• Work instructions:
Copy the listing below in full and skip every picture.

• Data for analysis:
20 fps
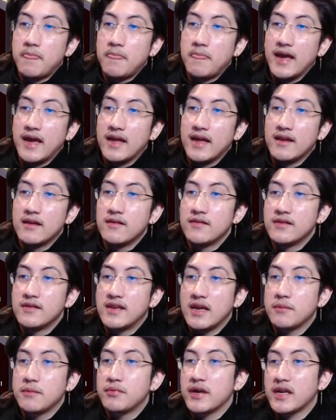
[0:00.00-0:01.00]
And
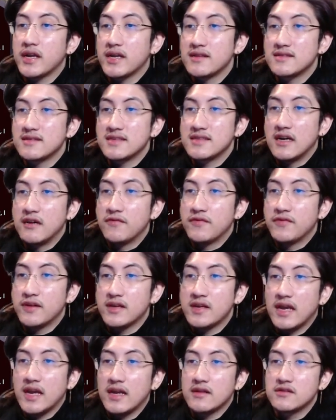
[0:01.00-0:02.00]
Daybreak itself, it
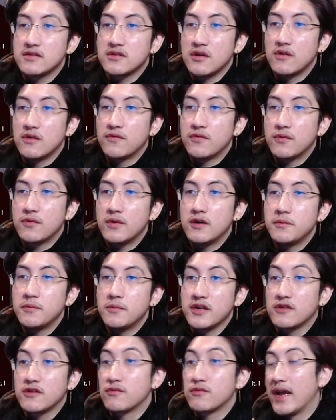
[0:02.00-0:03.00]
gains Overwhelm.
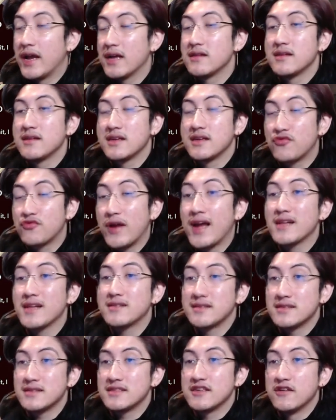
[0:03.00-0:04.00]
It grants
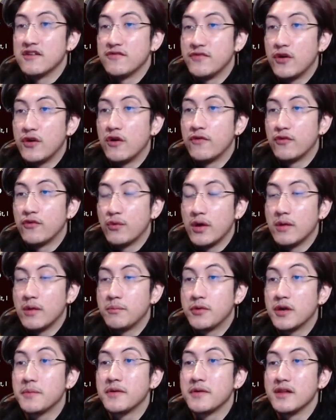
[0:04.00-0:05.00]
itself Overwhelm
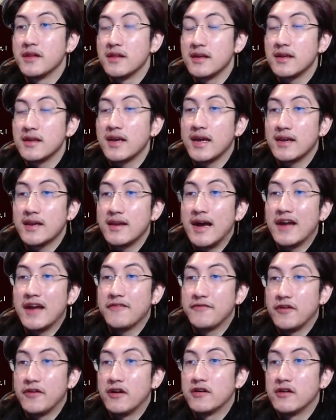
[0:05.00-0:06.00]
permanently, and
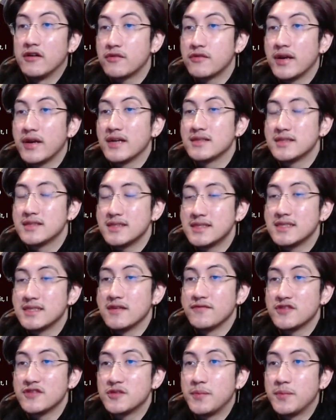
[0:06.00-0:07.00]
Nightfall grants itself
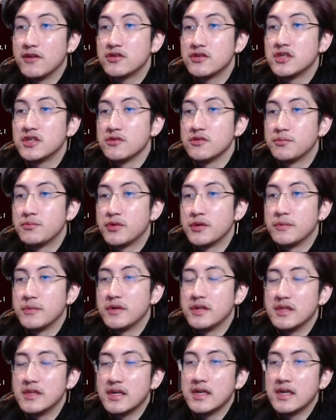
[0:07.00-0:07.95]
Spell Shield permanently.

• Written response:
20 fps
[0:00.00-0:01.00]
And
[0:01.00-0:02.00]
Daybreak itself, it
[0:02.00-0:03.00]
gains Overwhelm.
[0:03.00-0:04.00]
It grants
[0:04.00-0:05.00]
itself Overwhelm
[0:05.00-0:06.00]
permanently, and
[0:06.00-0:07.00]
Nightfall grants itself
[0:07.00-0:07.95]
Spell Shield permanently.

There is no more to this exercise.